HOME :: JOB LISTINGS :: WEBCASTS :: ARCHIVES :: MEDIA KIT :: SUBSCRIBE :: FORUMS



Algorithmic C Synthesis Fuels Functional Reuse

by Shawn McCloud, High-level Synthesis Product Line Director, Design Creation and Synthesis Division, Mentor Graphics Corp.

Reusable intellectual property (IP) has been touted for years as the best strategy for efficiently creating ever more complicated system on chip (SoC) designs. IP is certainly gaining traction in today’s advanced ASIC and FPGA designs. However, adoption rates fall far short of what industry pundits predicted just a few years ago. Remember those breathless scenarios of small design teams stitching together hundreds of IP blocks to create incredibly complex ICs in just a matter of weeks? The reality today is much more prosaic.

According to the July 2004 report from Semico Research, Semiconductor Intellectual Property: An Idea Whose Time Has Come, the overall IP market in 2004 was a little less than $1.5 billion. True, the market is growing, but $900 million of the market is dominated by generic CPU or DSP cores. While the CPU market has experienced compound annual growth rates of 27%, the remaining non-CPU IP market, called commodity IP, has experienced growth rates closer to 17%. The primary reason for the widening growth gap is the inability of commodity IP to stay differentiated given ever changing system requirements and silicon processes. The result is loss of value at a much faster pace when compared to CPU cores.

Limitations of Today’s IP

 The biggest inhibitor to the widespread adoption of commodity IP is the “flexibility vs. time” tradeoff designers are forced to make, which stems from the fact that almost all third-party IP is delivered in three forms: soft, parameterizable, or hard IP.

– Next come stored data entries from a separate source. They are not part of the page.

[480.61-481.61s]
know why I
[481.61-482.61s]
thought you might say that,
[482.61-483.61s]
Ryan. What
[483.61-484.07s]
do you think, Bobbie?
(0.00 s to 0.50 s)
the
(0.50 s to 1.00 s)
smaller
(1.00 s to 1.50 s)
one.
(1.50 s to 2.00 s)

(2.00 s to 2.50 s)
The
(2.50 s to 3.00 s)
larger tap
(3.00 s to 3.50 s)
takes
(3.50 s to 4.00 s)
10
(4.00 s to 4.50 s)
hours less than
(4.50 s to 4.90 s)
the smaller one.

Soft IP blocks have the design architecture and algorithm specified in register-transfer level (RTL) code descriptions that can be read by RTL synthesis tools. Unfortunately, soft IP has virtually no physical information and as such has not been tuned to the physical characteristics of a given semiconductor process. There is little flexibility in terms of area, performance, and power because the design architecture is fixed. Soft IP is written in RTL, so it can be changed to help alleviate the physical and architectural limitations. Unfortunately, substantial modification quickly diminishes the time to market benefits of IP due to added risk, verification overhead, and time to modify.

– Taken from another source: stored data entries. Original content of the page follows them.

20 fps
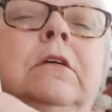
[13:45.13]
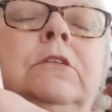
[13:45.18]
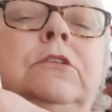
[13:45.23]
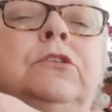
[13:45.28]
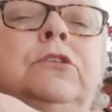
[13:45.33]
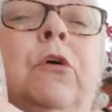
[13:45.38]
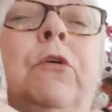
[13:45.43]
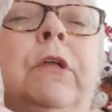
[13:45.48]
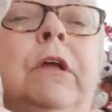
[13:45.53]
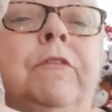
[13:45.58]

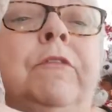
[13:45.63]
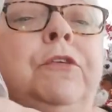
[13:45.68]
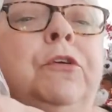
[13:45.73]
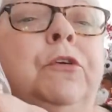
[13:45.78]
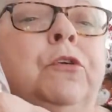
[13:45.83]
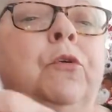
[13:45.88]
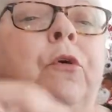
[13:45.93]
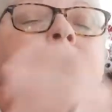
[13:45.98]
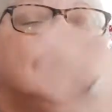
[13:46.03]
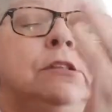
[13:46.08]
So if
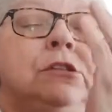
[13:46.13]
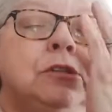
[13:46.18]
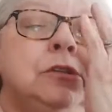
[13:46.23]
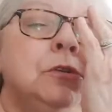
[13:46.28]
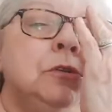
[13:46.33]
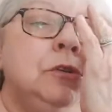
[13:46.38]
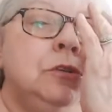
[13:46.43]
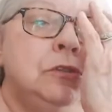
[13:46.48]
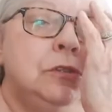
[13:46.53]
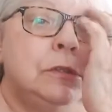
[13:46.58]
you're going to
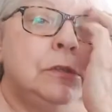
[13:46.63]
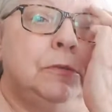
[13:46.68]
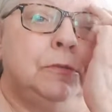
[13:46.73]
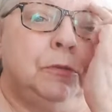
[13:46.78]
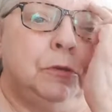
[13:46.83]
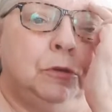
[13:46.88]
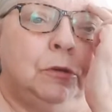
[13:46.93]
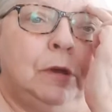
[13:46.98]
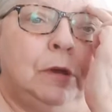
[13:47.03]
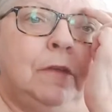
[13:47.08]
use it
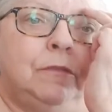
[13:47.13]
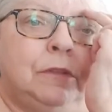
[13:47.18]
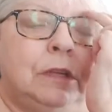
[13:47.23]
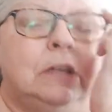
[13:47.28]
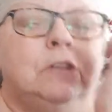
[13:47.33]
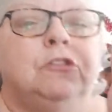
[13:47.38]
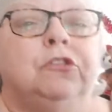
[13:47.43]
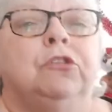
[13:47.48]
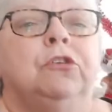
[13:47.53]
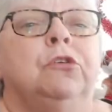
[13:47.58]
for
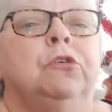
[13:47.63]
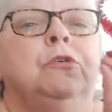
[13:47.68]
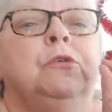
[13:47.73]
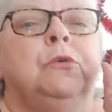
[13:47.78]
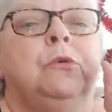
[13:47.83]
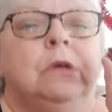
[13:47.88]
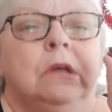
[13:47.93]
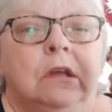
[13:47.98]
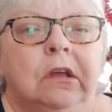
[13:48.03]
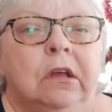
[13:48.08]
crafting
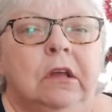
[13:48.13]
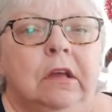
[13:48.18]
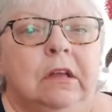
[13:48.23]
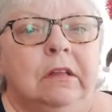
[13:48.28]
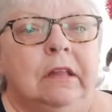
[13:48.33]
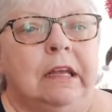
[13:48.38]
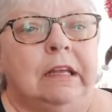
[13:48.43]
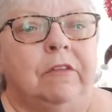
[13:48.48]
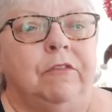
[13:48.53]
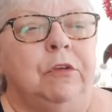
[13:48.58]
too,
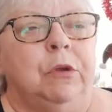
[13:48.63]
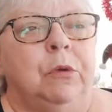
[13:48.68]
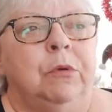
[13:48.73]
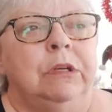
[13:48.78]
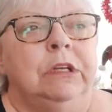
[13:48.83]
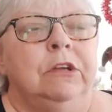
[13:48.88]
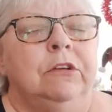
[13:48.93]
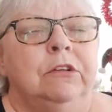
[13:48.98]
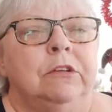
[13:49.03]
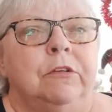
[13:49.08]
like if you
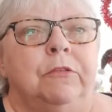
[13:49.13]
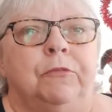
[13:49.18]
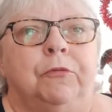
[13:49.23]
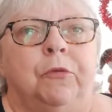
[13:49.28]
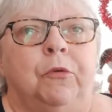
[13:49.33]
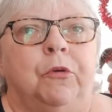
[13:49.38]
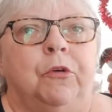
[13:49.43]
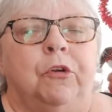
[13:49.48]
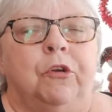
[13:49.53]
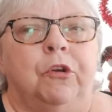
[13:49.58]
want to use it
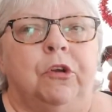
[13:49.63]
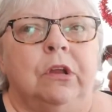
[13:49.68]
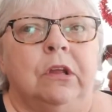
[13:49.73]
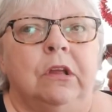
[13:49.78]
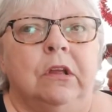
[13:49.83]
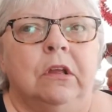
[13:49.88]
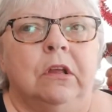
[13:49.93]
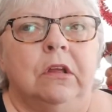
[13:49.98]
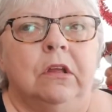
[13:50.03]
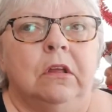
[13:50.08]
for
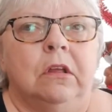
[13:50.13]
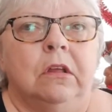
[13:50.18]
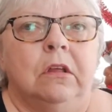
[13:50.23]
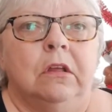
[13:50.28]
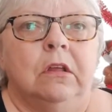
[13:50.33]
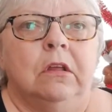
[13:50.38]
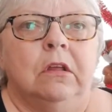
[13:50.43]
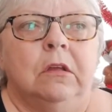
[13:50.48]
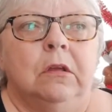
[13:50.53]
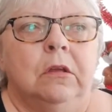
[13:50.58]

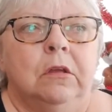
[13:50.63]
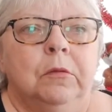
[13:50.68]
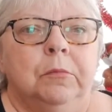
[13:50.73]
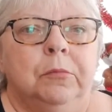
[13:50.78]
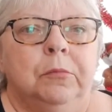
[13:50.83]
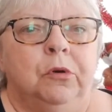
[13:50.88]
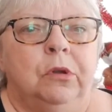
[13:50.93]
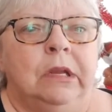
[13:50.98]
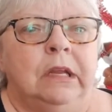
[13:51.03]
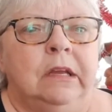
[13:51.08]

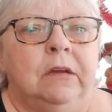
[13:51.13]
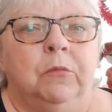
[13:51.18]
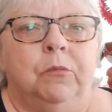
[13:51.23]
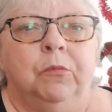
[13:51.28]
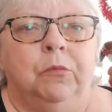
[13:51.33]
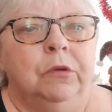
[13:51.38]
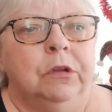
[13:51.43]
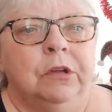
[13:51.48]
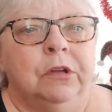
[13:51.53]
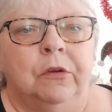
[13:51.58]

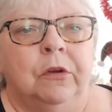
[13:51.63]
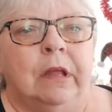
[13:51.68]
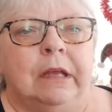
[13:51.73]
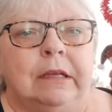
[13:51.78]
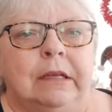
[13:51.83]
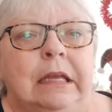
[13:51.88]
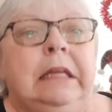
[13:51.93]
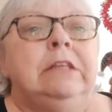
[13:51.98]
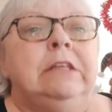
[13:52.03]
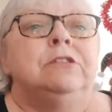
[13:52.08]
putting you know
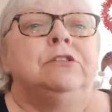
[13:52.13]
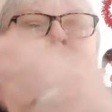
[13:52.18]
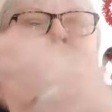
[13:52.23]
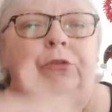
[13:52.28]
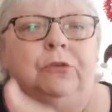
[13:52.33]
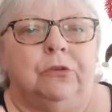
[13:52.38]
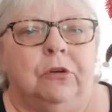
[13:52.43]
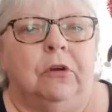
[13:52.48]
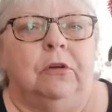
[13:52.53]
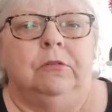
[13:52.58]
like
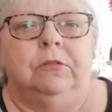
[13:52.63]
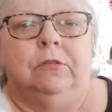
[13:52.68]
Easter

Parameterizable IP , on the other hand, implies blocks that have the basic design topology established, and have been synthesized into one or more technologies to achieve specific performance, area and power estimates. The designer is allowed to specify certain parameters such as bit widths, number of Taps, sample rate, filter type, interpolation, and decimator factor, but the design architecture is still fixed for a specific performance. For example, a Turbo Decoder architected for 1 cycle throughput will requiring significant silicon real estate and power expenditure. That can be a problem when dealing with lower performance systems, where the same function could be achieved with a smaller design architecture leading to a much more efficient use of silicon.

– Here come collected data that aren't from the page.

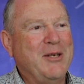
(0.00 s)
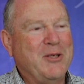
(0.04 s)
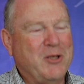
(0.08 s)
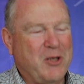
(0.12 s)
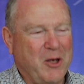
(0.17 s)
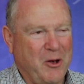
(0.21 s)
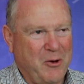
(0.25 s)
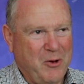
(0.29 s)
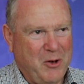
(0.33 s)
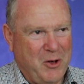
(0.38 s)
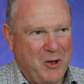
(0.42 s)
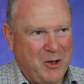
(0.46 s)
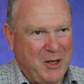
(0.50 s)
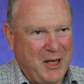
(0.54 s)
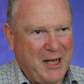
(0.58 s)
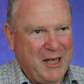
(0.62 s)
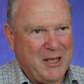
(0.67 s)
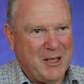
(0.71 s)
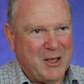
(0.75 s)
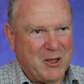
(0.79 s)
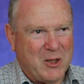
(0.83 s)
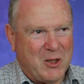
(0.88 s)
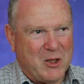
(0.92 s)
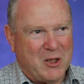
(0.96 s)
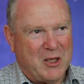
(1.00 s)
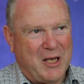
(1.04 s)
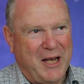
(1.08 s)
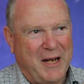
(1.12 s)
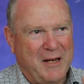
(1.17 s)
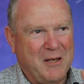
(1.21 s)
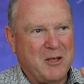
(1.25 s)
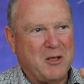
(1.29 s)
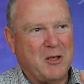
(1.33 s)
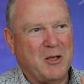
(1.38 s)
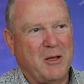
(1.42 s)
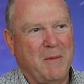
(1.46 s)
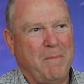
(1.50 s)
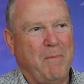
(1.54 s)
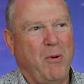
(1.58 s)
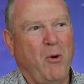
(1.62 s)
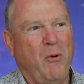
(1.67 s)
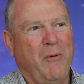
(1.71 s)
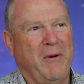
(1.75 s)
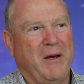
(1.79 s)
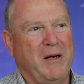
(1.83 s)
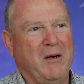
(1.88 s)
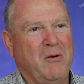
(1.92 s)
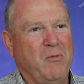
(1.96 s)
So you need to sense the
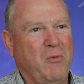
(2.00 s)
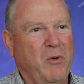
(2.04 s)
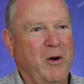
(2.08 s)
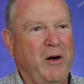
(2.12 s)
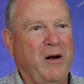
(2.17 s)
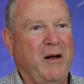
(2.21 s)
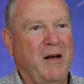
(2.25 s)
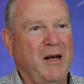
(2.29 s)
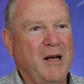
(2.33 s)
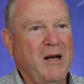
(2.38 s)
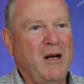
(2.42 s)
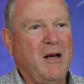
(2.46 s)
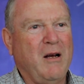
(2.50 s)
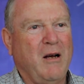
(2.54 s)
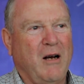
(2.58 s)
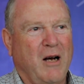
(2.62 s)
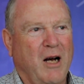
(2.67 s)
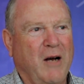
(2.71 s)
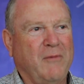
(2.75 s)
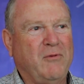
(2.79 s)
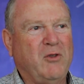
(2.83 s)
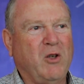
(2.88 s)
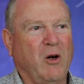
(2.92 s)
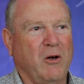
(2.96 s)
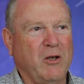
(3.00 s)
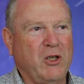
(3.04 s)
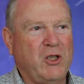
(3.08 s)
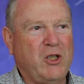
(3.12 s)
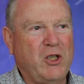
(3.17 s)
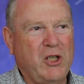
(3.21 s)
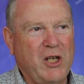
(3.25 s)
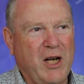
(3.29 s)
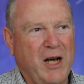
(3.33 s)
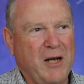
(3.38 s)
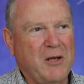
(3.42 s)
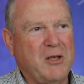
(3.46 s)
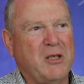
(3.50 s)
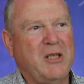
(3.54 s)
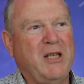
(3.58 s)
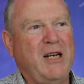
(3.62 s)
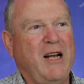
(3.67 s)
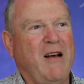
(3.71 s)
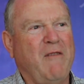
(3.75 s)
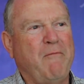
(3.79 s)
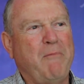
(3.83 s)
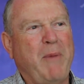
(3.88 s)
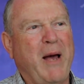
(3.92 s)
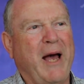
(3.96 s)
point where I've got just
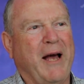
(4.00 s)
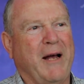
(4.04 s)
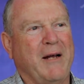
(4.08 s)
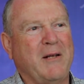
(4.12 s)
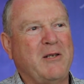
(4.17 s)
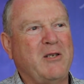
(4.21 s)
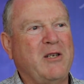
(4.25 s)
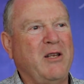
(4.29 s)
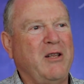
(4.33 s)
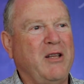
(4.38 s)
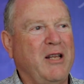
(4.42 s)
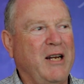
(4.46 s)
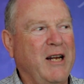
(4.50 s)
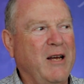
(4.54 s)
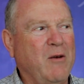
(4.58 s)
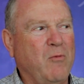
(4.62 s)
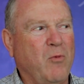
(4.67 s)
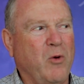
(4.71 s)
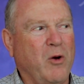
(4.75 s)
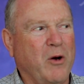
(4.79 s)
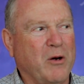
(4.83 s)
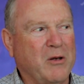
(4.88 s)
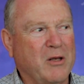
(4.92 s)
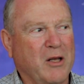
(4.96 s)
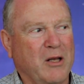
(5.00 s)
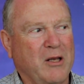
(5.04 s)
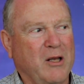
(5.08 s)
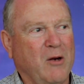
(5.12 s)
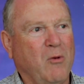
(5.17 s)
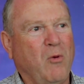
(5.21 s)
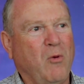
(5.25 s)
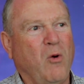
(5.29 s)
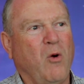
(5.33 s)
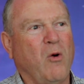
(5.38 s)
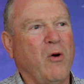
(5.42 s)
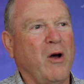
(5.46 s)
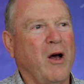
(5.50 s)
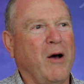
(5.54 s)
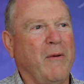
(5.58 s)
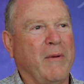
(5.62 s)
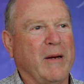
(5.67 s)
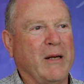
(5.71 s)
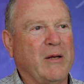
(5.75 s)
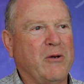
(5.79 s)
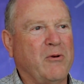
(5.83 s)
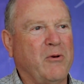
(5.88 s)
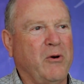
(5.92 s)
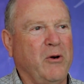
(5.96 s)
enough packets in the network that they're all
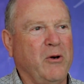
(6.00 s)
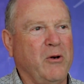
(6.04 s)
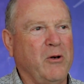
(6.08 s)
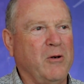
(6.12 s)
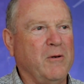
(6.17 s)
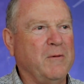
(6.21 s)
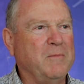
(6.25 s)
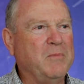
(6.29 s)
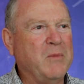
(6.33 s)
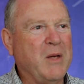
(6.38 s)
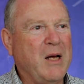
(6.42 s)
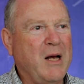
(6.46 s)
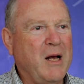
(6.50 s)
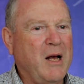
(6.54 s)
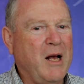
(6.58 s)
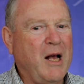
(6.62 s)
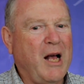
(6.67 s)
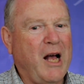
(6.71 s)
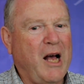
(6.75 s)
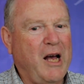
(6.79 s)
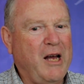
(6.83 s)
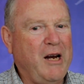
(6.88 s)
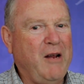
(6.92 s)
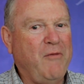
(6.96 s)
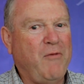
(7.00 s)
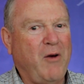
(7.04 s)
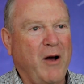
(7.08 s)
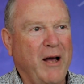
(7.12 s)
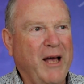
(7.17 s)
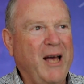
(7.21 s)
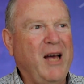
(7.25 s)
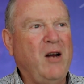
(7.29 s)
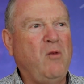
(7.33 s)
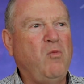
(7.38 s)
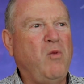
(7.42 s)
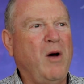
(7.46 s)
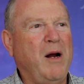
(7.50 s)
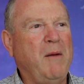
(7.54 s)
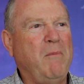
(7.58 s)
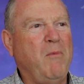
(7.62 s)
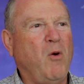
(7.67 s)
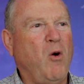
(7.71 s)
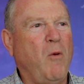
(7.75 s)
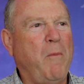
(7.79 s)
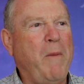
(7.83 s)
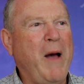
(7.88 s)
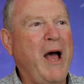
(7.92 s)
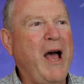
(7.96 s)
going through, and if I add one
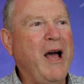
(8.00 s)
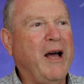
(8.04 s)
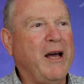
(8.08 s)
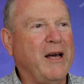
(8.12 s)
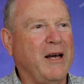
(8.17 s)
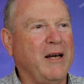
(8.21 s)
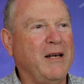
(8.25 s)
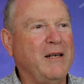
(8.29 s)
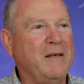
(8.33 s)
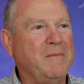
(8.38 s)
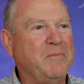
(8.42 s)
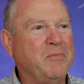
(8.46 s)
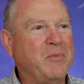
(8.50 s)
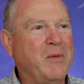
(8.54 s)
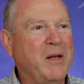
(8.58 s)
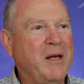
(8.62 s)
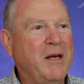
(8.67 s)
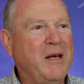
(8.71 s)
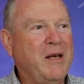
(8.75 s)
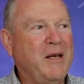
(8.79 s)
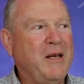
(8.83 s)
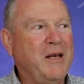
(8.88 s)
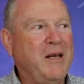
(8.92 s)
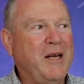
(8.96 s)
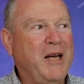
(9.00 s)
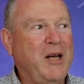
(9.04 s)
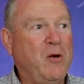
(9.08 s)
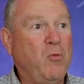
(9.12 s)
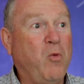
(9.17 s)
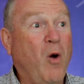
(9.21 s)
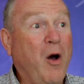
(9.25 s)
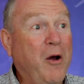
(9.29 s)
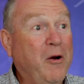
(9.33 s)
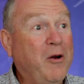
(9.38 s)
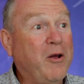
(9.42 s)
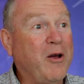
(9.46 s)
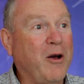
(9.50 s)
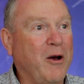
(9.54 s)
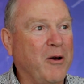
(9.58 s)
more packet, it won't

Hard IP blocks offer design teams the greatest time-to-market advantage, since they are delivered with the complete mask-level data required to implement the block in silicon. The level of refining to a specific process may be fairly low, as in the case of generic IP blocks, or exceptionally high, as in the case of process-specific blocks. Of course, this comes at the cost of design flexibility. Because designers can perform minimal customizations to achieve application-specific design goals, they are forced to live with what the IP provider has instantiated in the hard IP block.

Algorithmic C Synthesis Breaks the Impasse

Methodologies based on pure ANSI C++ can offer a more efficient, attractive path to implementation for third-party IP, freeing the designer from the “either/or” decision of time vs. performance. By nature, the synthesized C/C++ source code is a purely functional description of the algorithm and therefore independent of the target architecture and technology. The original C specification, written in the most natural form, can be synthesized to any architecture and any technology.

C-based design tools allow engineers to work at a higher level of abstraction, enabling them to easily explore alternative device architectures, tune designs for optimal performance, size or power consumption. The tools automatically generate error-free RTL descriptions, saving weeks of development time over typical RTL flows (figure 1) while offering maximum design flexibility and supporting true “Functional Reuse” (figure 2).

Figure 1: A typical RTL flow can be much prolonged. A C-based design flow is significantly more efficient and enables optimal functional reuse.

 

Figure 2: The advantage of synthesizing from pure ANSI C/C++ is in the abstraction.

The most productive C-based tools fall into the category of algorithmic synthesis. Algorithmic synthesis enables designers to take pure ANSI C++ descriptions and automatically synthesize optimized RTL implementations. C/C++ is the language of choice for most algorithm designers because it is not over constrained by the timing and structural constraints inherent in other high-level description languages, allowing for faster simulation and verification.

With algorithmic synthesis based on pure ANSI C/C++, it is possible to develop functional IP in the form of C algorithms and synthesize process-specific and optimized RTL code. The source code doesn’t embed constraints such as clock cycles, concurrency, modules and ports, which would result in a rigid description – verbose and bound to a specific technology. Instead, the user can apply synthesis directives to specify the target technology (ASIC or FPGA), to describe the interface properties, to control the amount of parallelism in the design, to trade-off area for speed, and more.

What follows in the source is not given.